[Records drawn from a dataset]
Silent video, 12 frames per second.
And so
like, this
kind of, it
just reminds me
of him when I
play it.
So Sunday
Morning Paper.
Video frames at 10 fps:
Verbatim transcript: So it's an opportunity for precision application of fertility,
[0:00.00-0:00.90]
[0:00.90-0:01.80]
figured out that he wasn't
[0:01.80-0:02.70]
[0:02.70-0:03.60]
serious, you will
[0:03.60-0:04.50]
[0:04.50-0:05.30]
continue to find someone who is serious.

§ **Problem to solve**
Give back every line of the data above exactly as written.

§ **The completed task**
Silent video, 12 frames per second.
And so
like, this
kind of, it
just reminds me
of him when I
play it.
So Sunday
Morning Paper.
Video frames at 10 fps:
Verbatim transcript: So it's an opportunity for precision application of fertility,
[0:00.00-0:00.90]
[0:00.90-0:01.80]
figured out that he wasn't
[0:01.80-0:02.70]
[0:02.70-0:03.60]
serious, you will
[0:03.60-0:04.50]
[0:04.50-0:05.30]
continue to find someone who is serious.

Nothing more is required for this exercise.